Meera · 39 · Pune · Software Team Lead

The Doctor Said It Was Stress

Three doctors in fourteen months. That is my number.

The first one said it was work stress. He asked me how many hours I was putting in, I said sixty sometimes more, and he nodded like he had solved it. Take a break. Reduce screen time. Try yoga. He wrote it on a prescription pad. Yoga. For what I now know were hot flashes, heart palpitations, and a memory so shot I had started writing my own name on sticky notes in case I forgot it mid-thought.

What Was Happening in Meera's Body
Oestrogen spikes and crashes Levels became unpredictable instead of following a steady monthly pattern
Hypothalamus confused The brain's thermostat misreads signals and triggers sudden heat and sweating
Nervous system activated Heart rate increases during a flash. This is what feels like palpitations
Brain chemistry disrupted Oestrogen supports memory and word retrieval. When it fluctuates, both slow down

The second doctor ran a thyroid test, found nothing, and told me I was probably anxious. She was not unkind about it. She prescribed something for anxiety and sent me home. I took the tablets for three weeks. Nothing changed except I felt slightly numb and slightly embarrassed, as if I had been manufacturing symptoms for attention.

The third doctor was a gynaecologist. My cousin had seen her and mentioned perimenopause almost as an aside, the way you mention something you are not sure is relevant. I almost did not make the appointment. I was 39. Perimenopause was something that happened to your mother. Your mother's mother.

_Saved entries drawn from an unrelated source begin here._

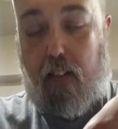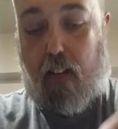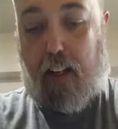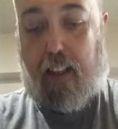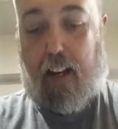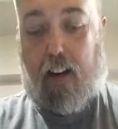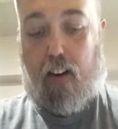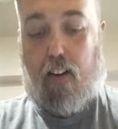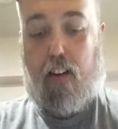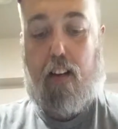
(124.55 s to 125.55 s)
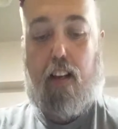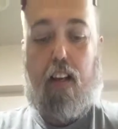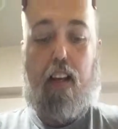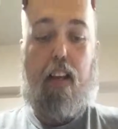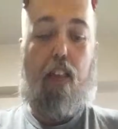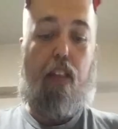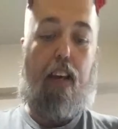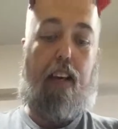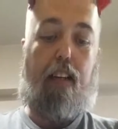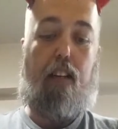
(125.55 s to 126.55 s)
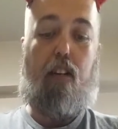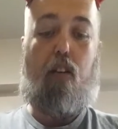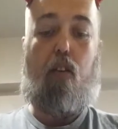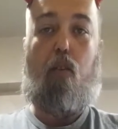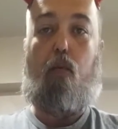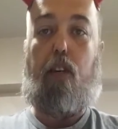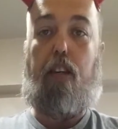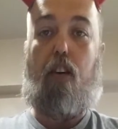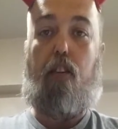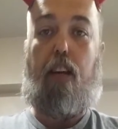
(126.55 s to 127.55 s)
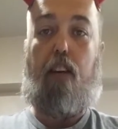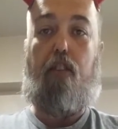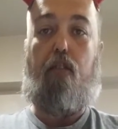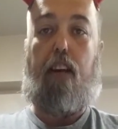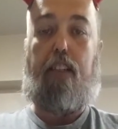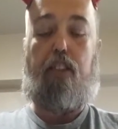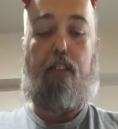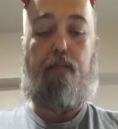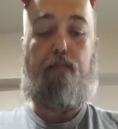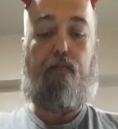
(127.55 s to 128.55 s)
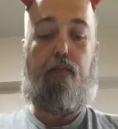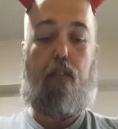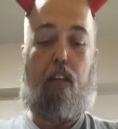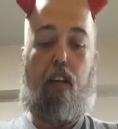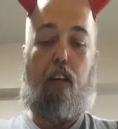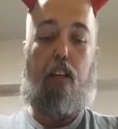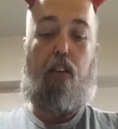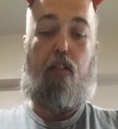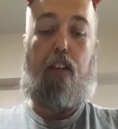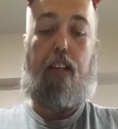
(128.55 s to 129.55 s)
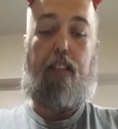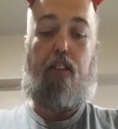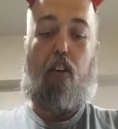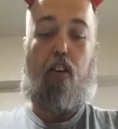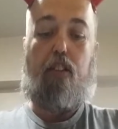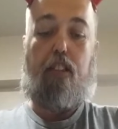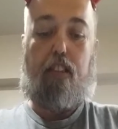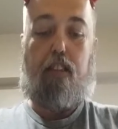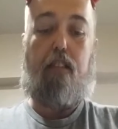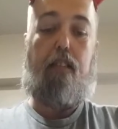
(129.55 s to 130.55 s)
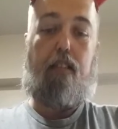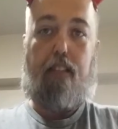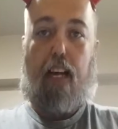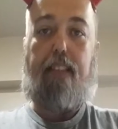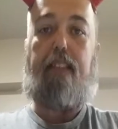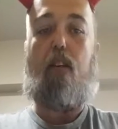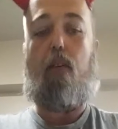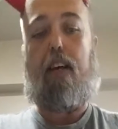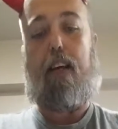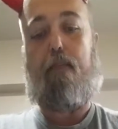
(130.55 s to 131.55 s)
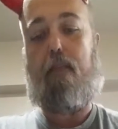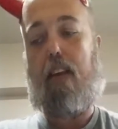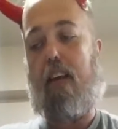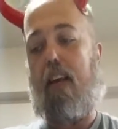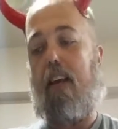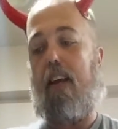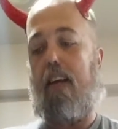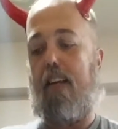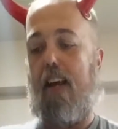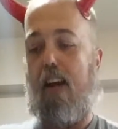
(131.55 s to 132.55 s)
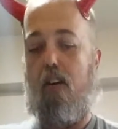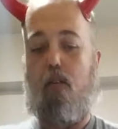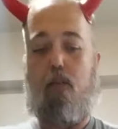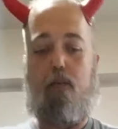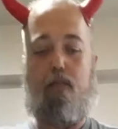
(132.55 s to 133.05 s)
right there, then when you go the other direction, you can then start just dicing away. Now,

She asked me to describe my periods. I told her: irregular for the past eight months, sometimes 21 days apart, sometimes 45, once so heavy I soaked through my clothes at a client meeting and had to walk out pretending to take a call. She listened without interrupting. Then she ordered a hormone panel, FSH, LH, AMH, oestradiol, things the previous two doctors had never mentioned.

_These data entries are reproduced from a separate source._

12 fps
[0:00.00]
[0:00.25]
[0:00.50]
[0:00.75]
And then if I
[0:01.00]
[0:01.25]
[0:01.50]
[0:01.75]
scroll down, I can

The results came back within a week. She called me herself. Meera, your hormones are consistent with early perimenopause.

I sat in my car in the parking lot of my office and cried. Not because it was devastating. Because someone had finally said a real thing. After fourteen months of being handed explanations that did not fit, someone had given me the right one.

I am not fixed. There is no fixing. But I am managing it now. I know what is happening in my body and why, and that is more than I had before. If I could say anything to the version of myself sitting across from Doctor Number One being told to try yoga: push harder. Ask for the blood tests. You are not imagining it.